Mes faiblesses ont magnifié la puissance de Dieu

Mes faiblesses ont magnifié la puissance de Dieu

EN 1985, lorsque ma femme et moi sommes arrivés en Colombie, une vague de violence sans précédent déferlait sur le pays. Le gouvernement luttait contre de puissants cartels de la drogue dans les villes et contre des guérilleros dans les montagnes. À Medellín et dans ses alentours, où nous avons servi plus tard, de jeunes gangsters armés patrouillaient dans les rues. Ils vendaient de la drogue, rackettaient les gens sous prétexte de les protéger et louaient à tout un chacun leurs services comme tueurs à gages. Aucun d’eux ne vivait très longtemps. Nous avions l’impression d’être dans un autre monde.

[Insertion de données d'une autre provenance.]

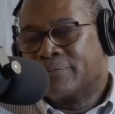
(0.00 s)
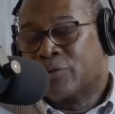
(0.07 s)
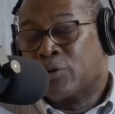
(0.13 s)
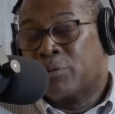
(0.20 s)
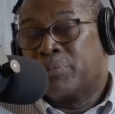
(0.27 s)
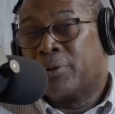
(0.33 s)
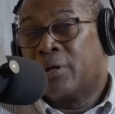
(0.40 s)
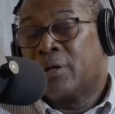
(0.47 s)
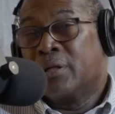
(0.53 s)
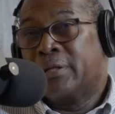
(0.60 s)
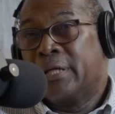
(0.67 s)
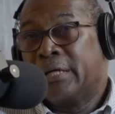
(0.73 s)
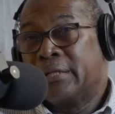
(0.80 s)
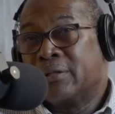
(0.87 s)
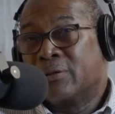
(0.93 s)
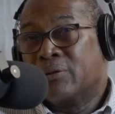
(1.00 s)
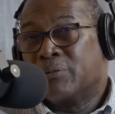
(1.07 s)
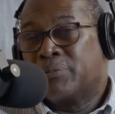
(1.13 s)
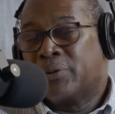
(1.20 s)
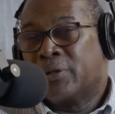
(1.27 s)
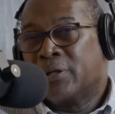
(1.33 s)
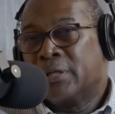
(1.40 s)
Gopal, Nanda
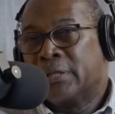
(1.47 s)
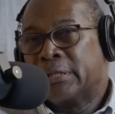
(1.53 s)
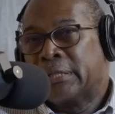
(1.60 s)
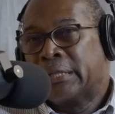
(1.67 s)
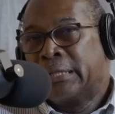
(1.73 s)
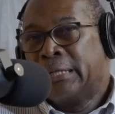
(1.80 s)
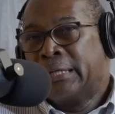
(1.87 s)
Gopal,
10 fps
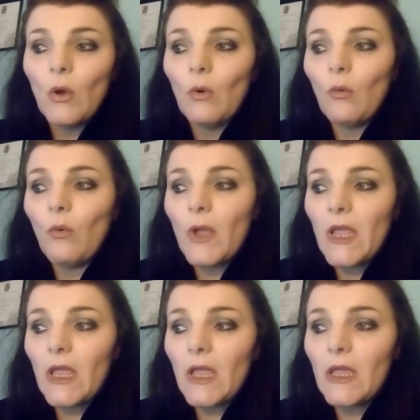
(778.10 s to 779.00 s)

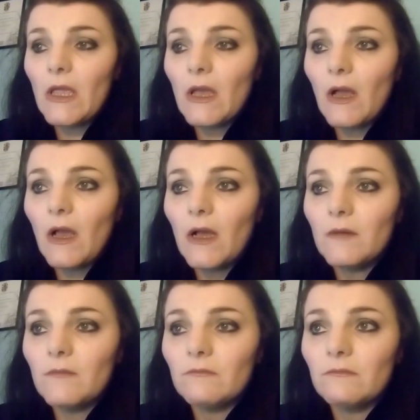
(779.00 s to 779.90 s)
we
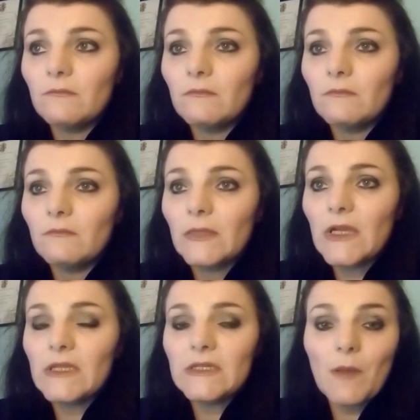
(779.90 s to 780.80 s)

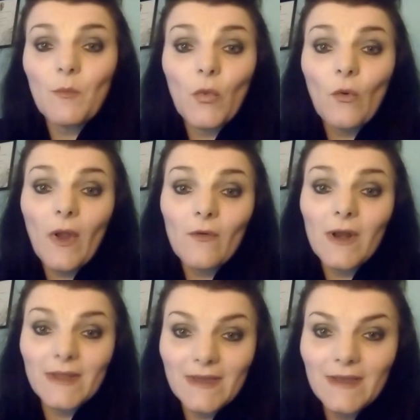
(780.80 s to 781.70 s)
can
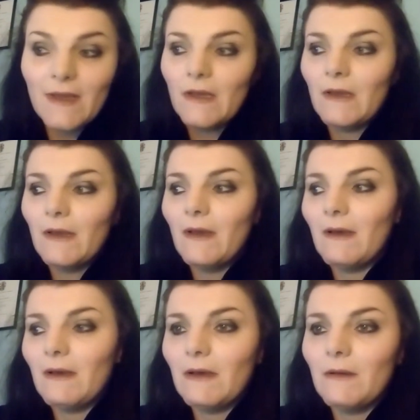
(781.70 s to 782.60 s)
temporarily
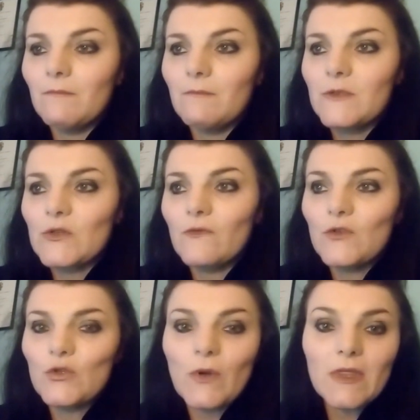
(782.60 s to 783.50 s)
sort
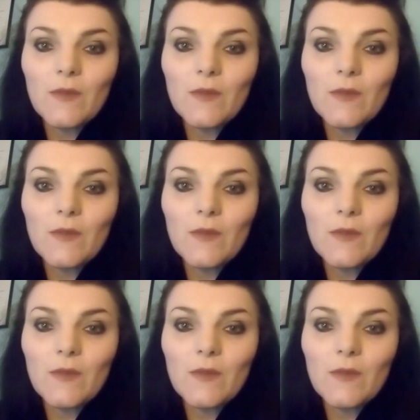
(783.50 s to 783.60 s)
of trick the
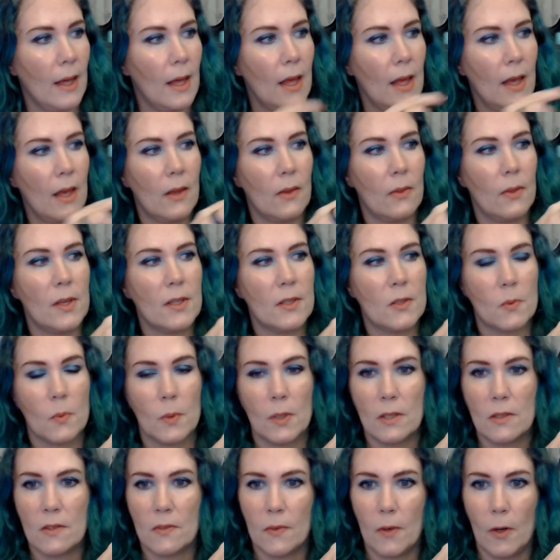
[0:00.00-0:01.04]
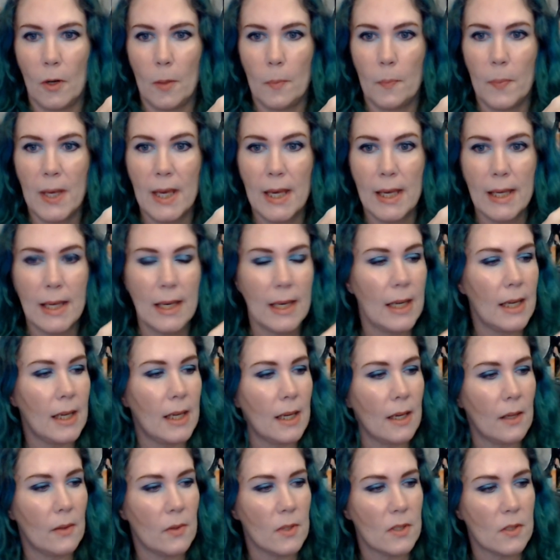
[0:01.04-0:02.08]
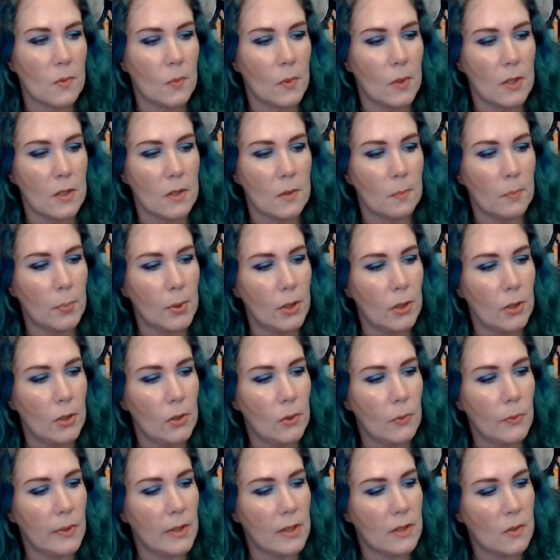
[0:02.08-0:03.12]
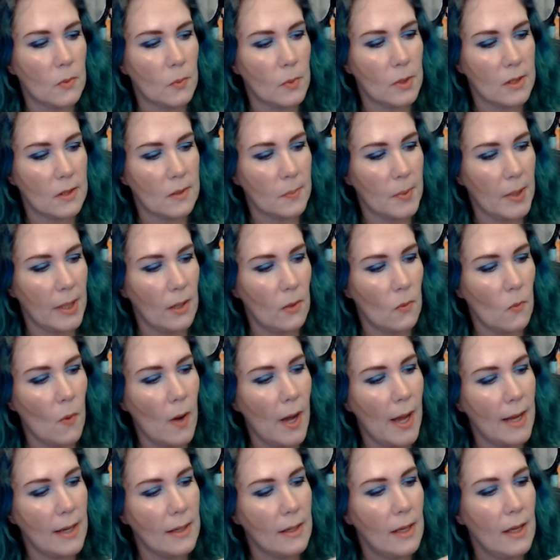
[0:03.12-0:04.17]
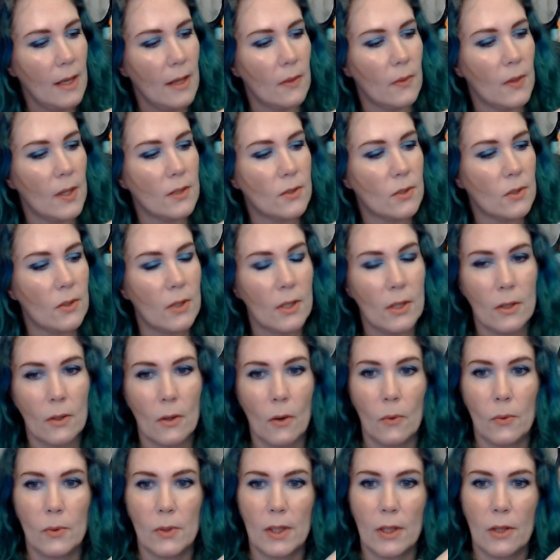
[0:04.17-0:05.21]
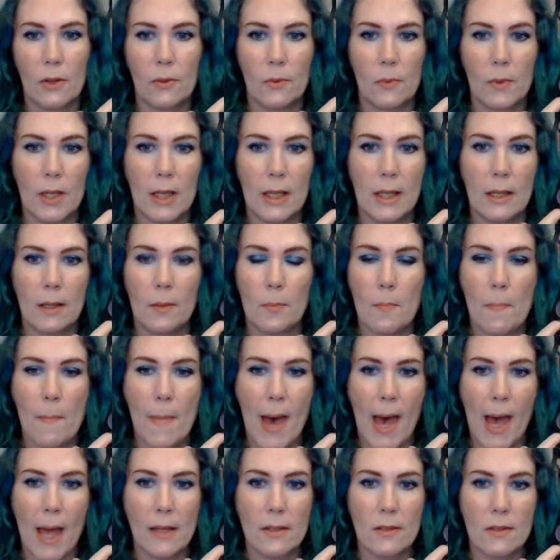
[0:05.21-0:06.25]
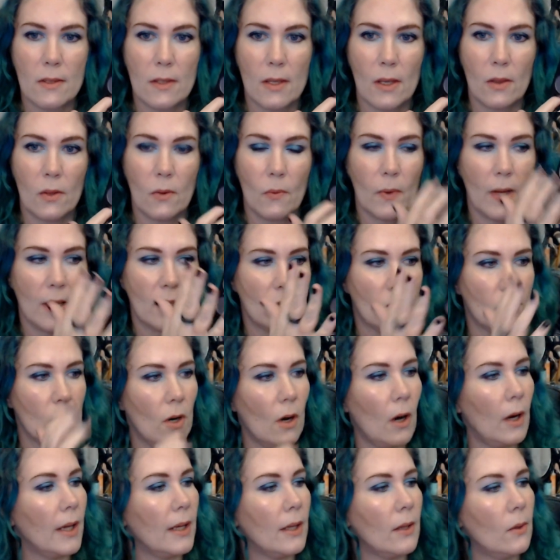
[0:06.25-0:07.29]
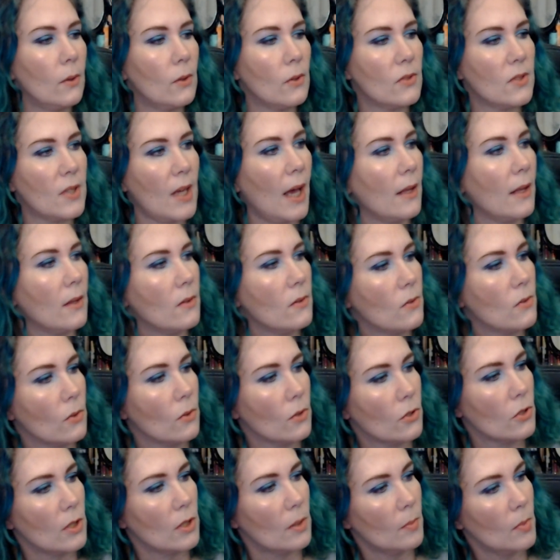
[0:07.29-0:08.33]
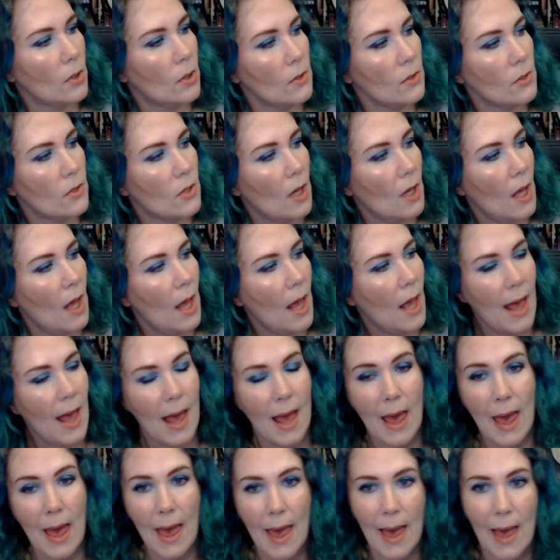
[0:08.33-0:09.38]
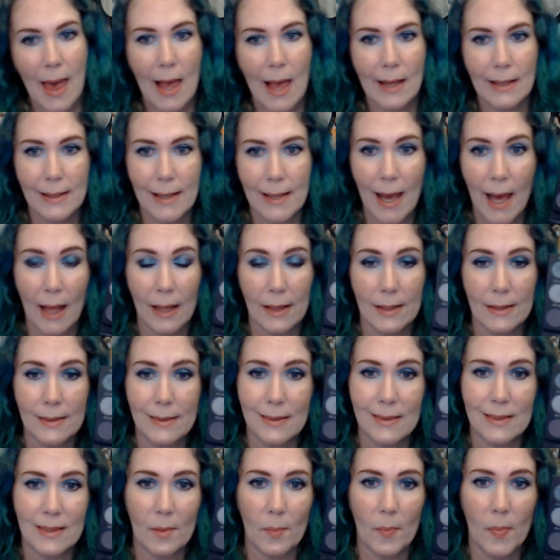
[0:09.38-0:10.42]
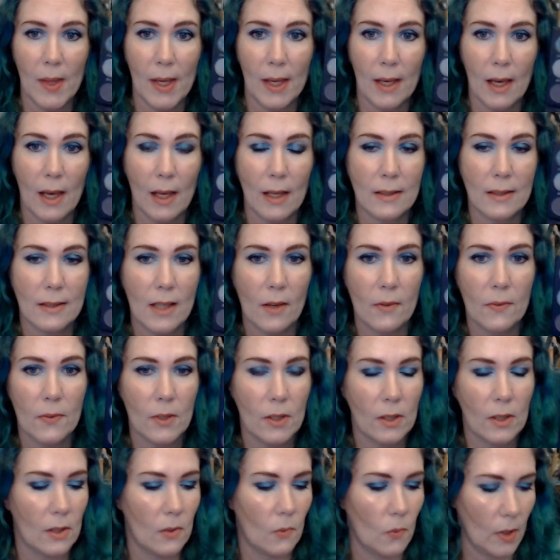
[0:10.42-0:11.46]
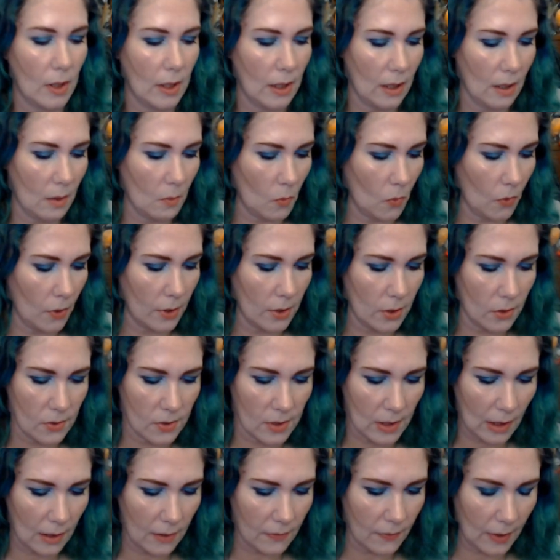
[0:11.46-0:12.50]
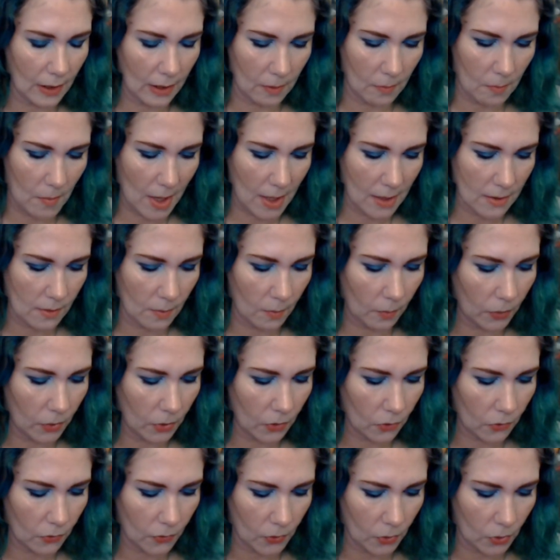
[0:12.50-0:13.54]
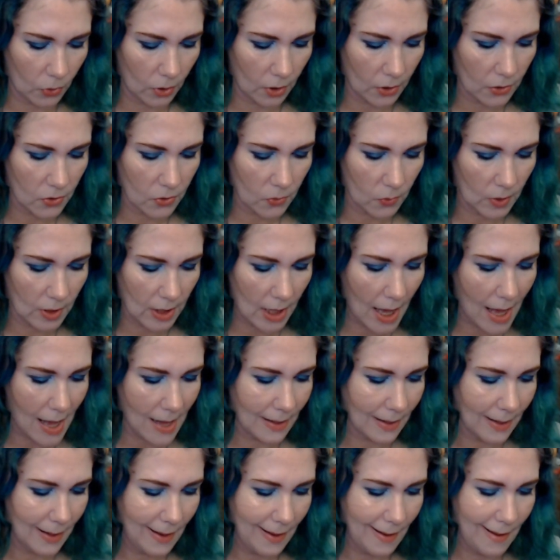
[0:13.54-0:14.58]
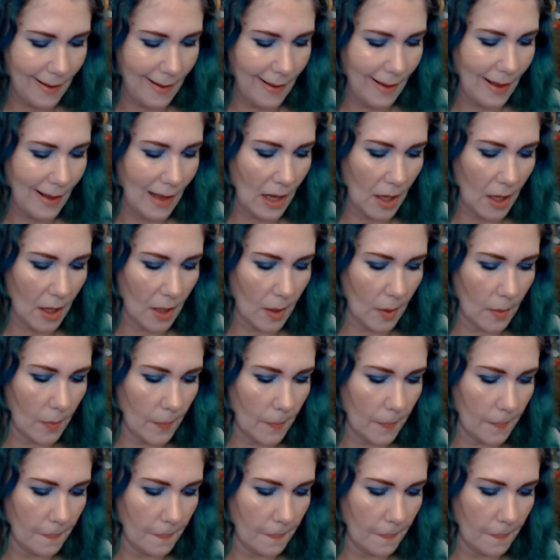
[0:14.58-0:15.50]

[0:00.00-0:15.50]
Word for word: this one is very pinky, and this one is blue, and this one is plain white. These are the only three mattes, and the rest are either satins or shimmers. And yeah, this is something I definitely want to get more use out of. I can make some beautiful looks with that. Um,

Comment deux personnes ordinaires originaires de Finlande, l’un des pays les plus au nord, se sont-elles retrouvées en Amérique du Sud ? Et qu’ai-je appris au fil des années ?

JE GRANDIS EN FINLANDE

Je suis né en 1955. Nous sommes trois garçons et je suis le plus jeune. J’ai grandi dans la région de l’actuelle Vantaa, une ville de la côte sud de la Finlande.

Ma mère s’est fait baptiser Témoin de Jéhovah quelques années avant ma naissance. Mais mon père s’opposait à la vérité et ne lui permettait pas de nous l’enseigner à nous, les enfants, ou de nous emmener aux réunions de l’assemblée. Elle nous enseignait donc les vérités bibliques de base quand il n’était pas là.

Je prenais déjà position pour Jéhovah à sept ans.

Enfant déjà, je prenais position pour Jéhovah. Un jour, alors que j’avais sept ans, ma maîtresse s’est fâchée contre moi parce que je refusais de manger des verilättyjä (des pancakes finlandais préparés avec du sang). D’une main, elle a appuyé sur mes joues pour que mes lèvres se séparent, et de l’autre, elle a piqué un morceau de pancake avec une fourchette et a essayé de l’enfoncer dans ma bouche. Mais j’ai réussi à faire tomber la fourchette de sa main.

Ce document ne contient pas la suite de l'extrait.